As we arrived in Israel, we arrived on the Sabbath, so this religious tradition was ever present when we arrived at our hotel the first night. We were somewhat prepared for the Sabbath, but not fully prepared for what we would witness. We knew the Jews treated the Sabbath very differently than we do in America, but I think we were still a bit surprised at the ritualistic nature of the Sabbath by the local Jews. For example, only one elevator functions on the Sabbath…the Shabbat (Jewish Sabbath) elevator. It continually runs up and down and stops at every floor. If a Jew is on the elevator, non-Jews are not to enter the elevator…some in our group were shooed away for trying! The elevator stops at each floor because it has been deemed that pushing an elevator button is work, and no work can be done on the Sabbath in Jewish traditions. Something that must get exhausting is that the rules must always be changing as technology changes – is pressing a touch screen phone considered work? There is debate over the use of touch screens, but the consensus of articles I have read say that it is not permissible to use a touch screen on the Sabbath! Unfortunately, ritualistic behaviors in Jewish traditions, as well as in American denominations, have taken away from the focus of the Gospel – it is by grace through faith in Jesus Christ that we are saved, not by works or traditions…and our response to this amazing gift of grace? We love God and love others! It is not so surprising then to read about the Pharisees constant battle with Jesus over the Sabbath since this Sabbath battle is still happening to this day!
The Upper Room
We then visited a traditional spot representing what the Upper Room may have looked like where Jesus and the disciples met for the Passover meal:
Luke 22:7-13 Then came the day of Unleavened Bread, on which the Passover lamb had to be sacrificed. So Jesus sent Peter and John, saying, “Go and prepare the Passover for us, that we may eat it.” They said to him, “Where will you have us prepare it?” He said to them, “Behold, when you have entered the city, a man carrying a jar of water will meet you. Follow him into the house that he enters and tell the master of the house, ‘The Teacher says to you, Where is the guest room, where I may eat the Passover with my disciples?’ And he will show you a large upper room furnished; prepare it there.” And they went and found it just as he had told them, and they prepared the Passover
It is impossible to know the exact location of the upper room described here, so this traditional site was just a glimpse into what that room may have looked like. We also saw that there were upper rooms all over Jerusalem, many of which may have been used!

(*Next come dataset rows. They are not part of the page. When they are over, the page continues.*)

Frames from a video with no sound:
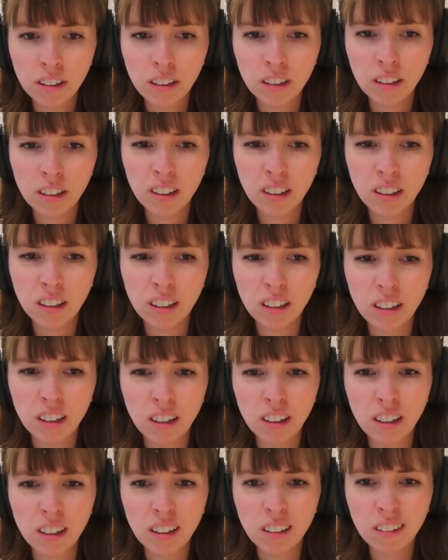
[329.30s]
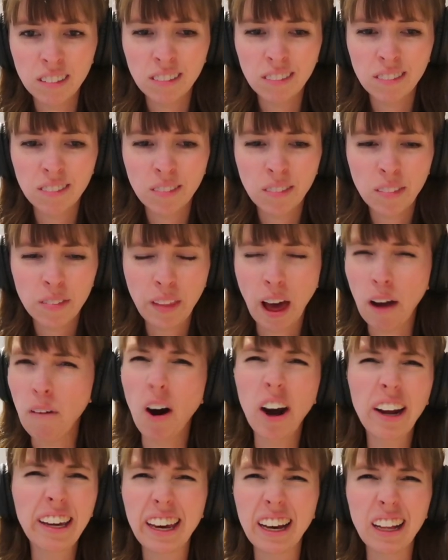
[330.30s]
They
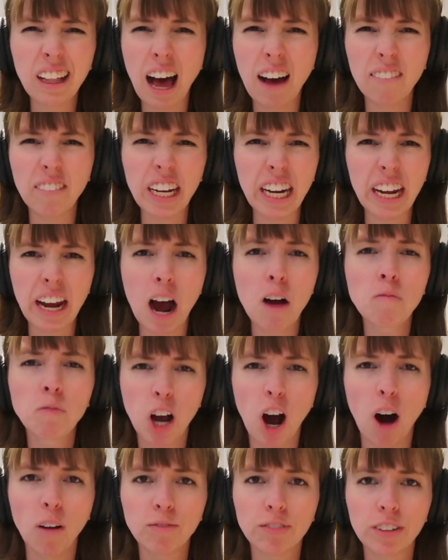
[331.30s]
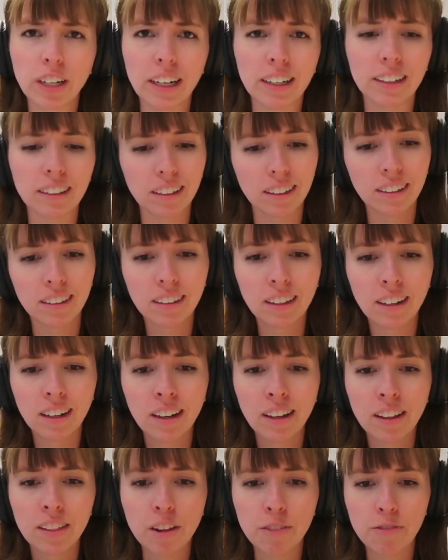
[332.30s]
won't kill Amity, I'm confident.
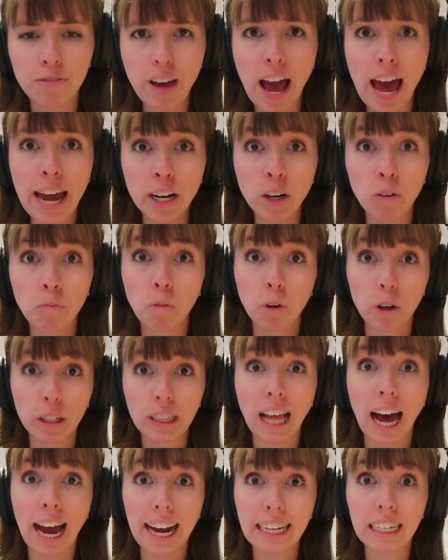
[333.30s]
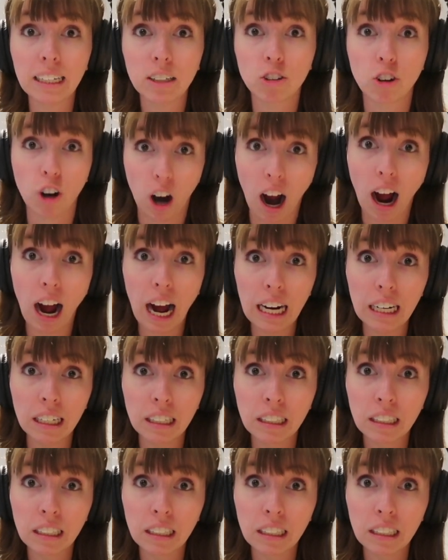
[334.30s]
The fandom would, like, cry.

An interesting thing happened while we were in this upper room. Because it is a traditional holy site, many people visit here, so there is an armed guard – a secular guard at that. The acoustics were amazing in that room, so we began singing a hymn that resonated through the room and out the doors. Shortly after the first verse of the song, the guard came running in and told us we must stop, that if we wanted to sing we could go find a church! So we stopped, and left the upper room. We were thinking along the way, we just had church, with The Church Jesus commissioned to go into the entire world and declare His name. Differing opinions I guess!
It was a beautiful walk along the street with a statue of King David and his harp and the Zion Gate to the city.